_Task statement_
What follows is a set of entries. Repeat them exactly, but not their pictures.

Stored items
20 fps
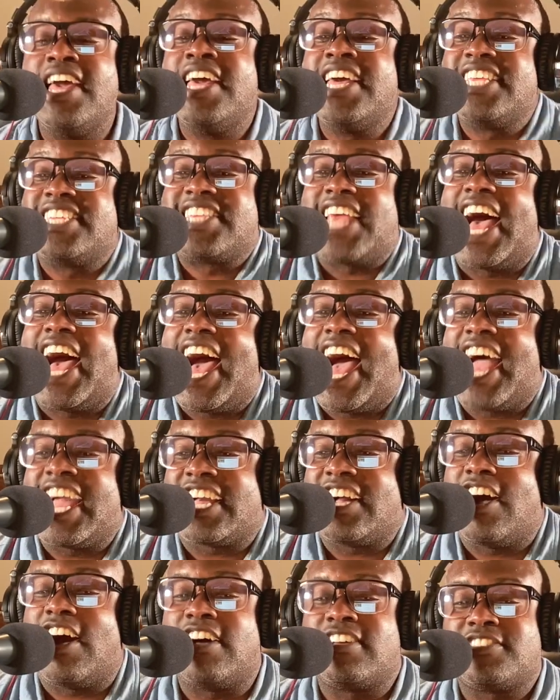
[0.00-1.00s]
It's the high
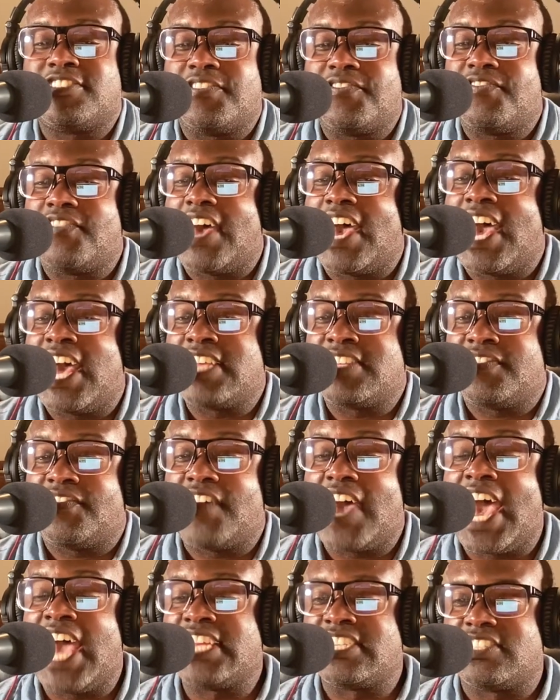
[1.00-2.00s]
cost of fast
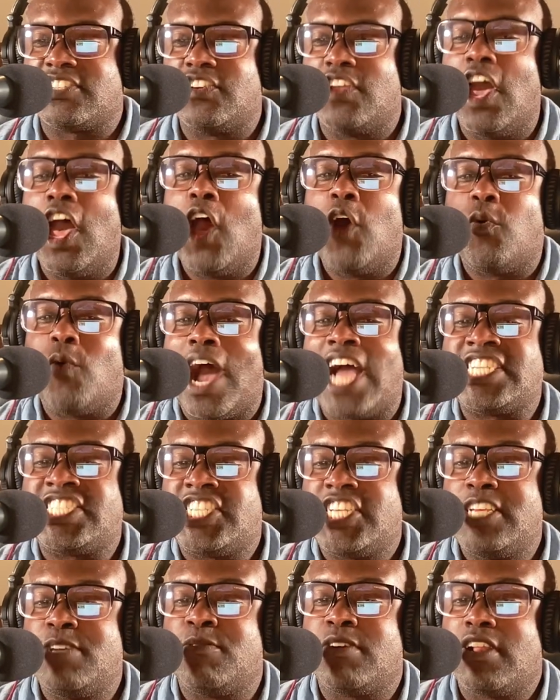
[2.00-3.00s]
fashion, why
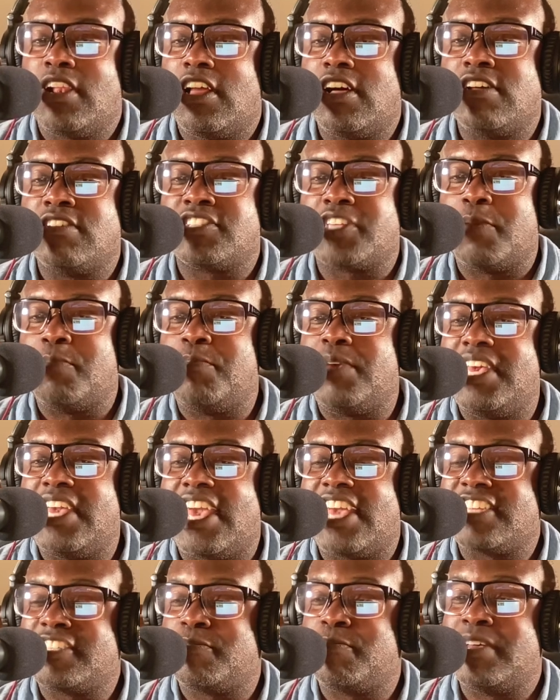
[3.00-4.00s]
cheap clothes can be
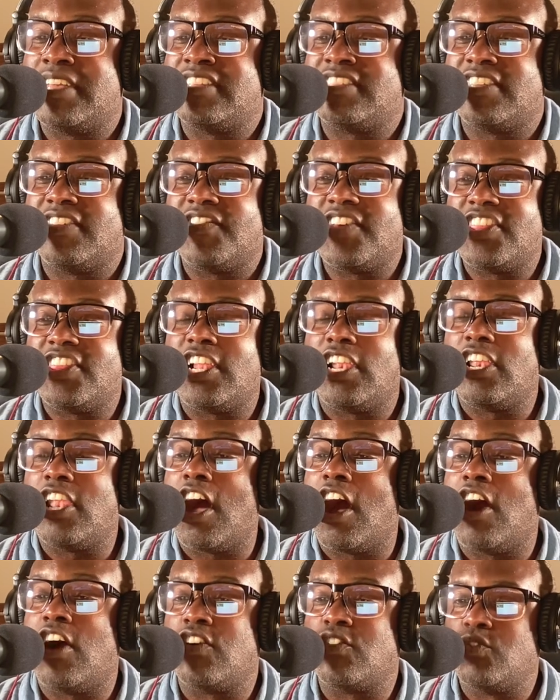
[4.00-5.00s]
expensive in the
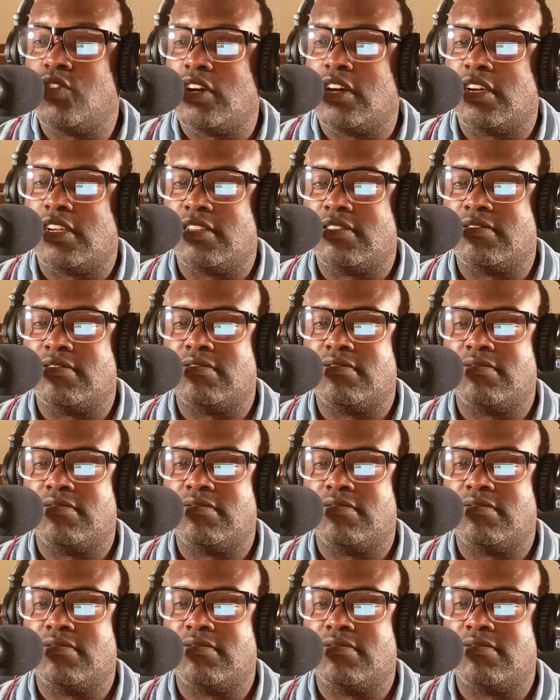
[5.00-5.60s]
long run.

_Your solution_
20 fps
[0.00-1.00s]
It's the high
[1.00-2.00s]
cost of fast
[2.00-3.00s]
fashion, why
[3.00-4.00s]
cheap clothes can be
[4.00-5.00s]
expensive in the
[5.00-5.60s]
long run.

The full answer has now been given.